EXERCISE OBJECTIVE → Lines before the one containing "[00:21:03.88 to 00:21:04.81]" are not wanted; restate the rest below word for word, through the last line, but drop any pictures.

============

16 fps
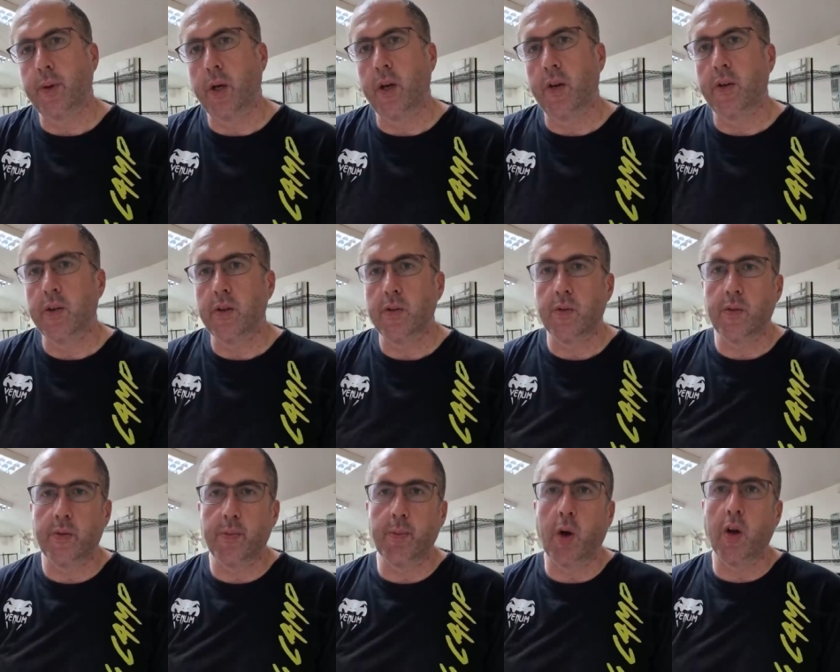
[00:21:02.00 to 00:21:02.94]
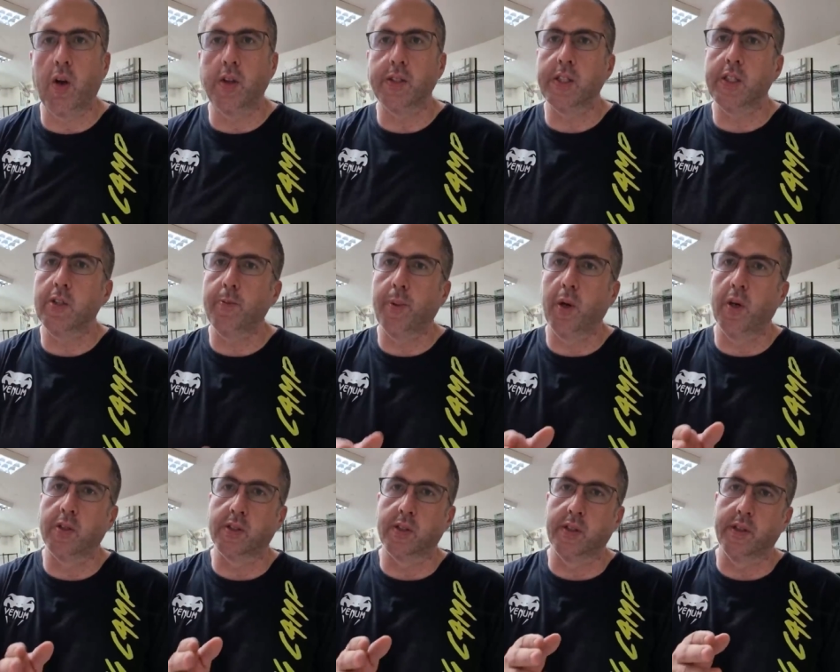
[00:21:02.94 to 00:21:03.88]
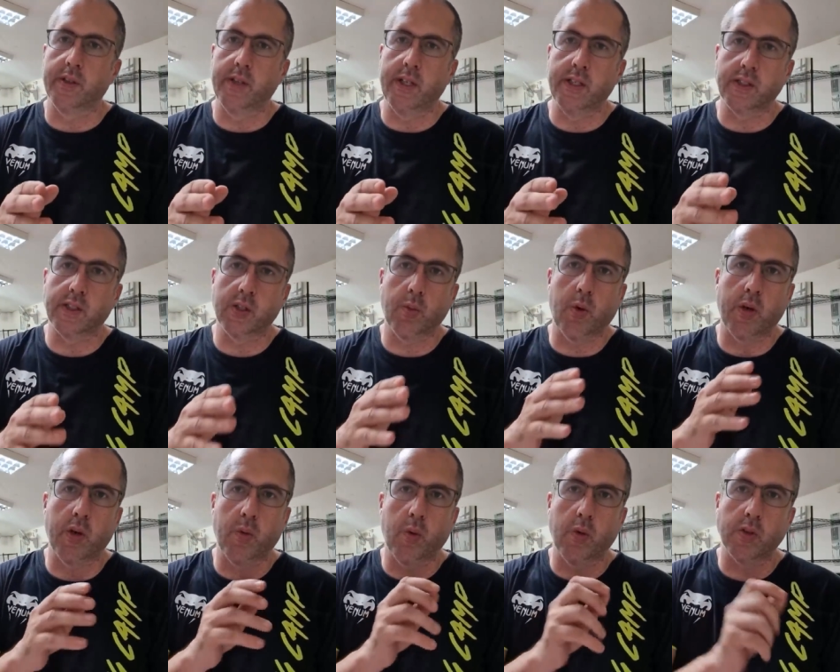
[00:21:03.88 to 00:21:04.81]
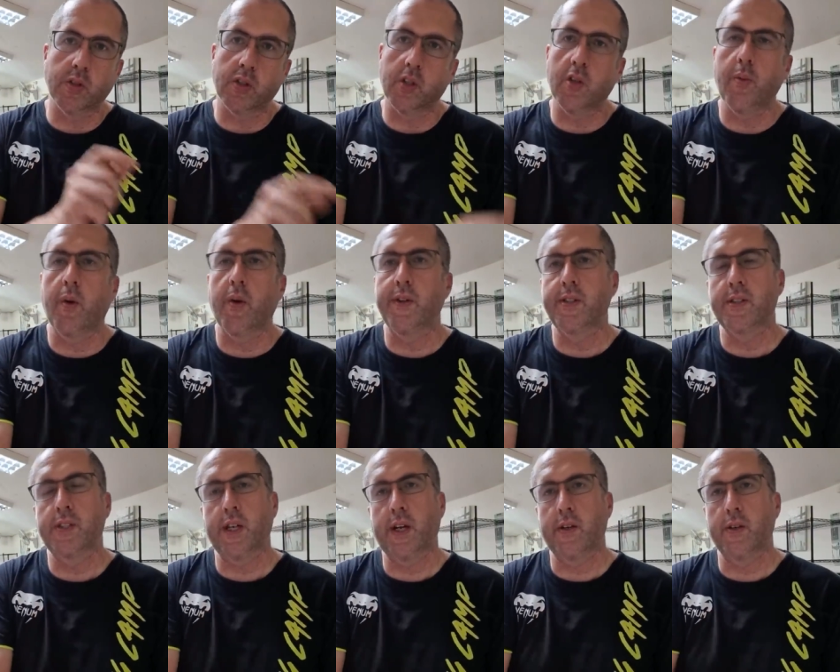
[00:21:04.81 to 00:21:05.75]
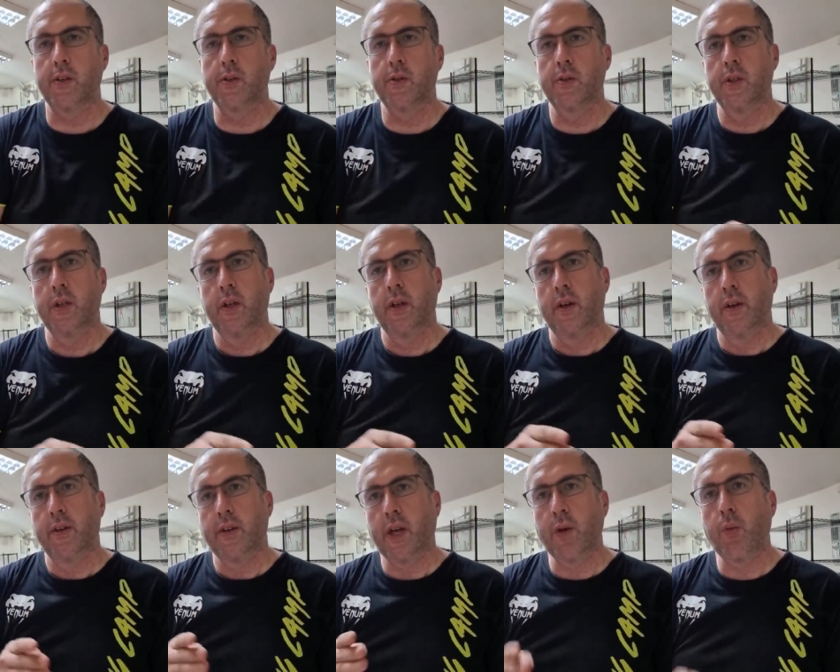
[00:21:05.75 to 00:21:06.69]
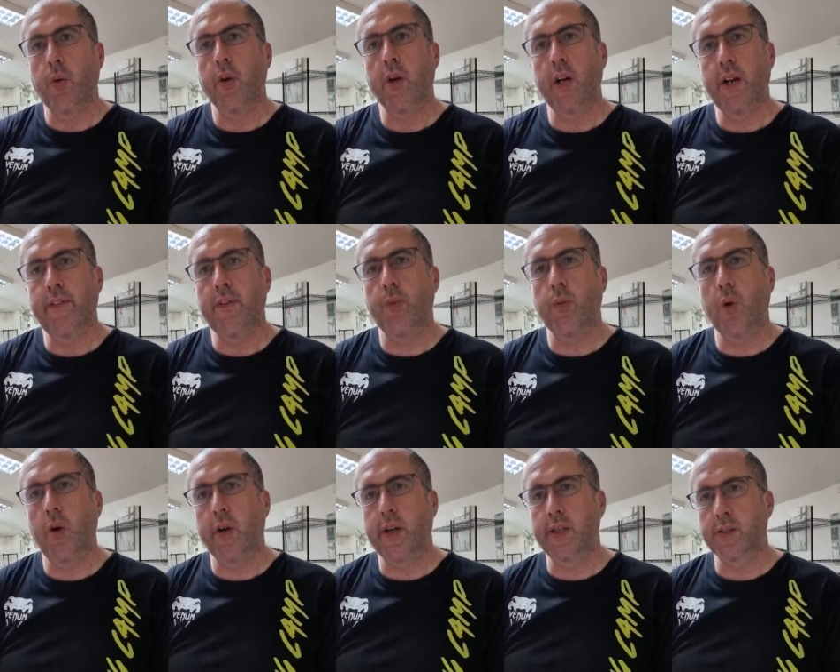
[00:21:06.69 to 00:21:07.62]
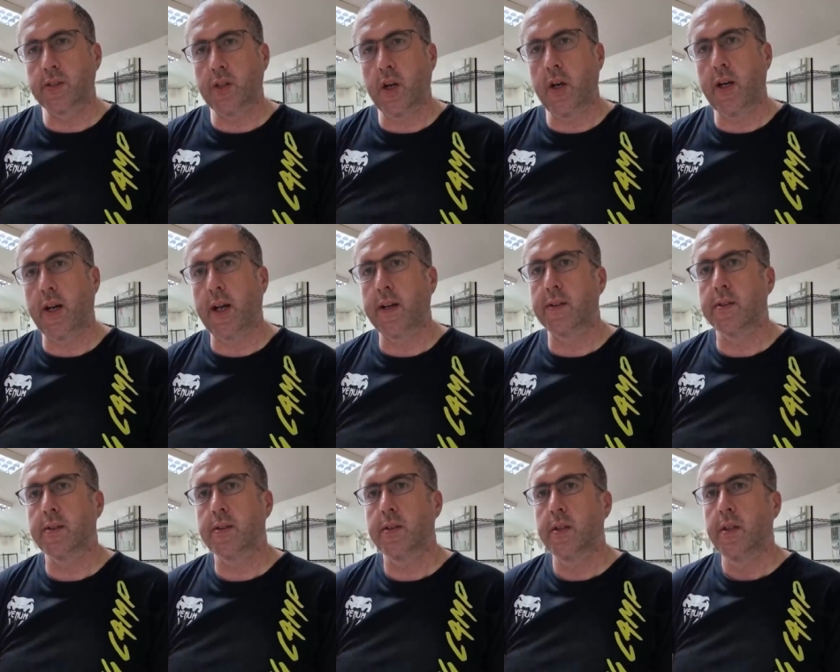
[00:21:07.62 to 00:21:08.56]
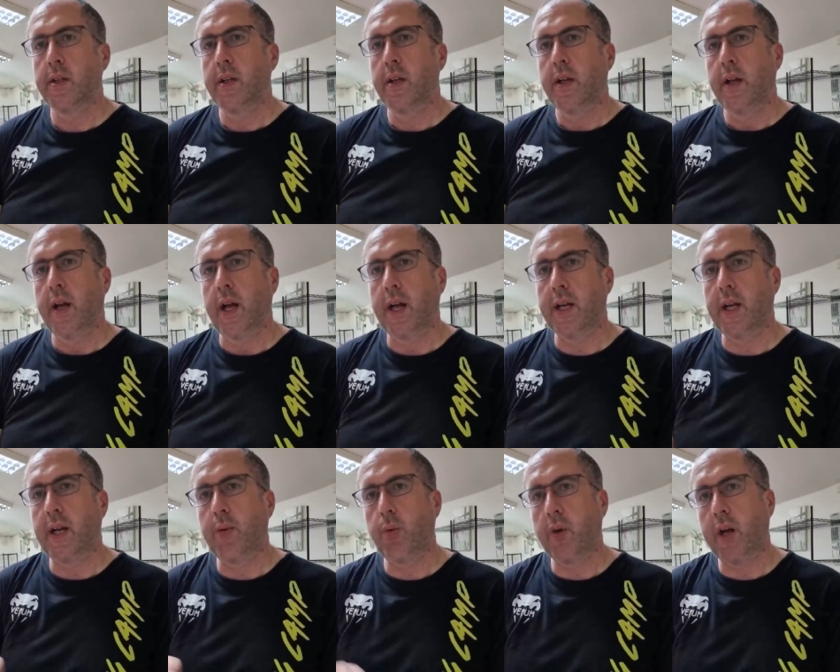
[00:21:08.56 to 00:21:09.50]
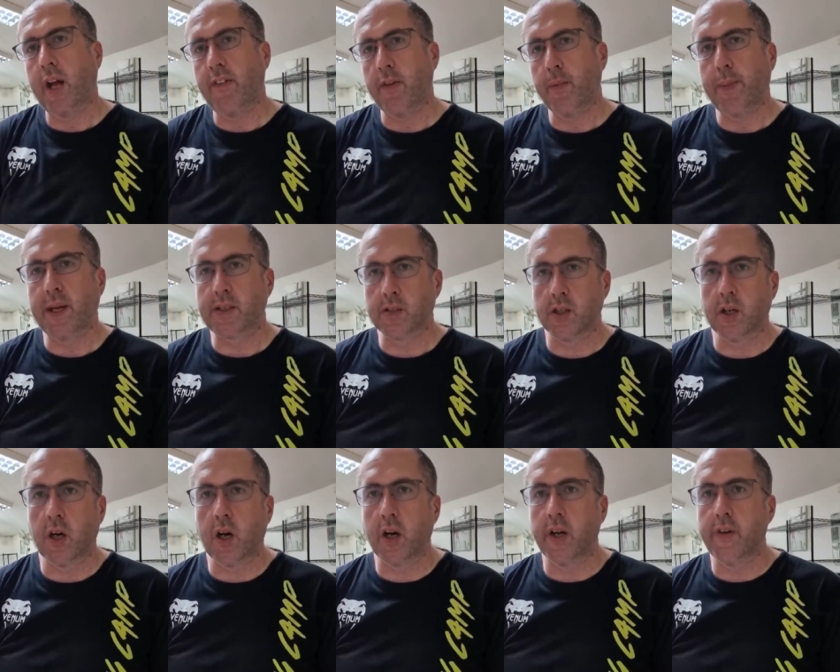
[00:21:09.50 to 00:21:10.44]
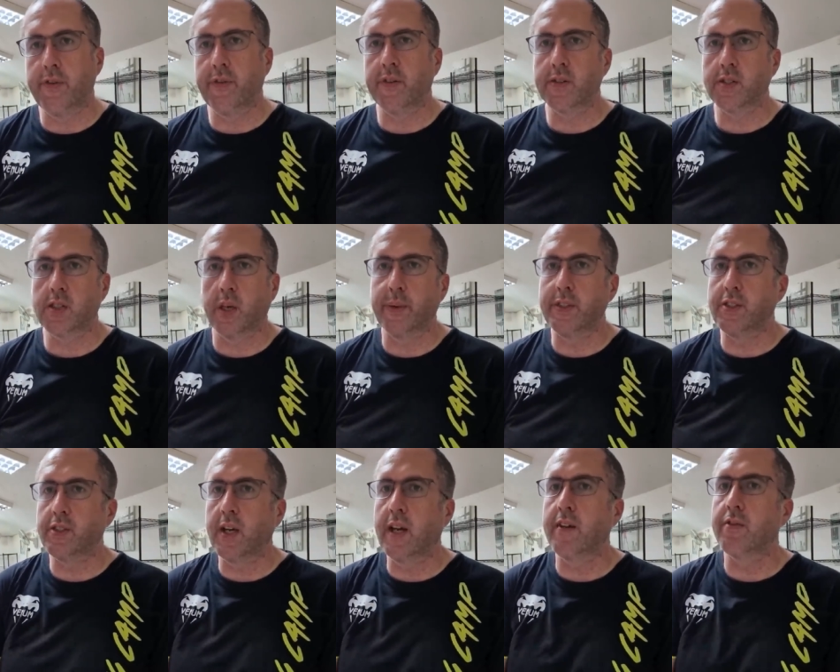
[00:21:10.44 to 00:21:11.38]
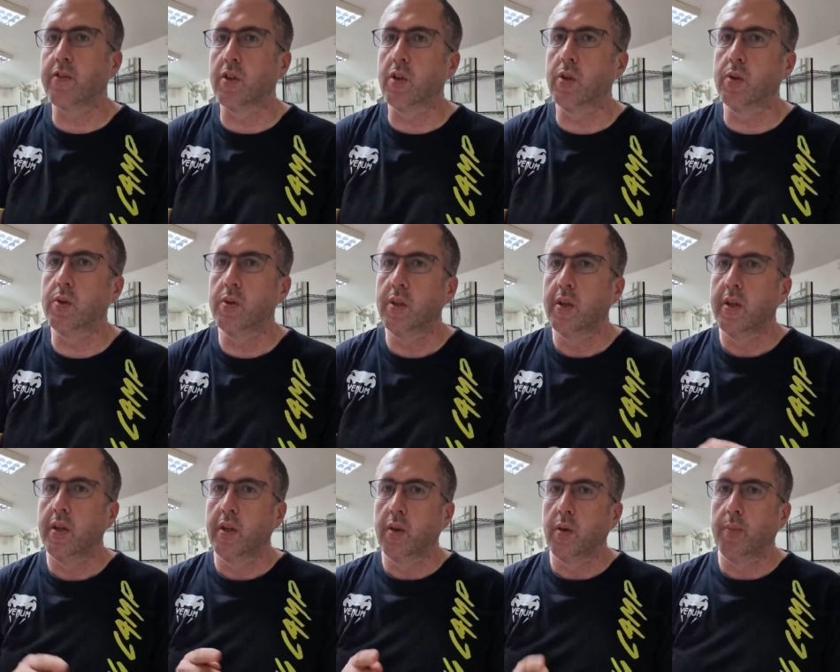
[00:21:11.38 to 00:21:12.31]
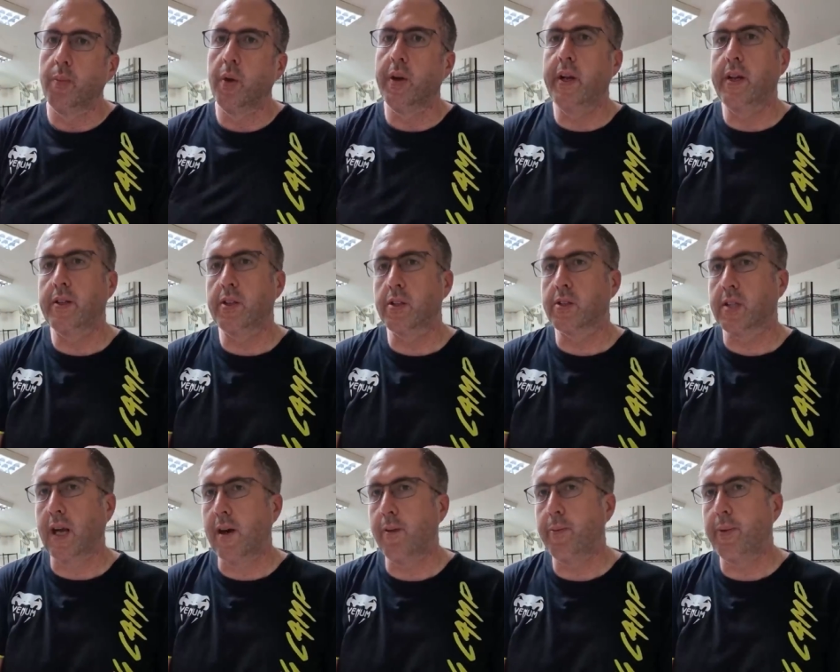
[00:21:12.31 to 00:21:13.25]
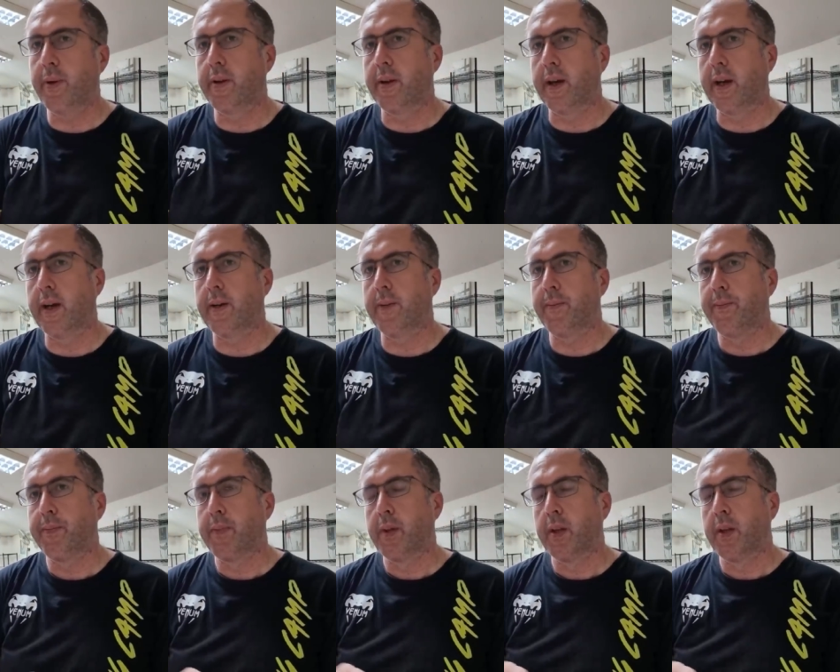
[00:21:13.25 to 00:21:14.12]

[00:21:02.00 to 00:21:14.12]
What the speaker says: but my ideal person is someone that wants to come on this channel, they want to live and work in Thailand, and they want to have a better life. So in general, money does help in that.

============

TASK RESPONSE →
[00:21:03.88 to 00:21:04.81]
[00:21:04.81 to 00:21:05.75]
[00:21:05.75 to 00:21:06.69]
[00:21:06.69 to 00:21:07.62]
[00:21:07.62 to 00:21:08.56]
[00:21:08.56 to 00:21:09.50]
[00:21:09.50 to 00:21:10.44]
[00:21:10.44 to 00:21:11.38]
[00:21:11.38 to 00:21:12.31]
[00:21:12.31 to 00:21:13.25]
[00:21:13.25 to 00:21:14.12]

[00:21:02.00 to 00:21:14.12]
What the speaker says: but my ideal person is someone that wants to come on this channel, they want to live and work in Thailand, and they want to have a better life. So in general, money does help in that.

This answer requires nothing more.